Search the entries for the line containing "[00:00:00.00 to 00:00:01.00]". Repeat it, then every line after it, exactly through the final line.

** Opening Input material block **

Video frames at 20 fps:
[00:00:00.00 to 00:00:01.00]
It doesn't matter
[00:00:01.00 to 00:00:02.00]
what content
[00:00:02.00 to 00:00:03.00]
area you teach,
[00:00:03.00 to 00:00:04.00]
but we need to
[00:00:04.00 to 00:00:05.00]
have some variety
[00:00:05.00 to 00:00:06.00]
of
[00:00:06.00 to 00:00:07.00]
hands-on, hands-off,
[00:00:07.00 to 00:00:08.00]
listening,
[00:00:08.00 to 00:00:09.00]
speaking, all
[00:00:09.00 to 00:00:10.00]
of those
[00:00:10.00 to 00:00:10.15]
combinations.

** Closing Input material block **

# [Result]
[00:00:00.00 to 00:00:01.00]
It doesn't matter
[00:00:01.00 to 00:00:02.00]
what content
[00:00:02.00 to 00:00:03.00]
area you teach,
[00:00:03.00 to 00:00:04.00]
but we need to
[00:00:04.00 to 00:00:05.00]
have some variety
[00:00:05.00 to 00:00:06.00]
of
[00:00:06.00 to 00:00:07.00]
hands-on, hands-off,
[00:00:07.00 to 00:00:08.00]
listening,
[00:00:08.00 to 00:00:09.00]
speaking, all
[00:00:09.00 to 00:00:10.00]
of those
[00:00:10.00 to 00:00:10.15]
combinations.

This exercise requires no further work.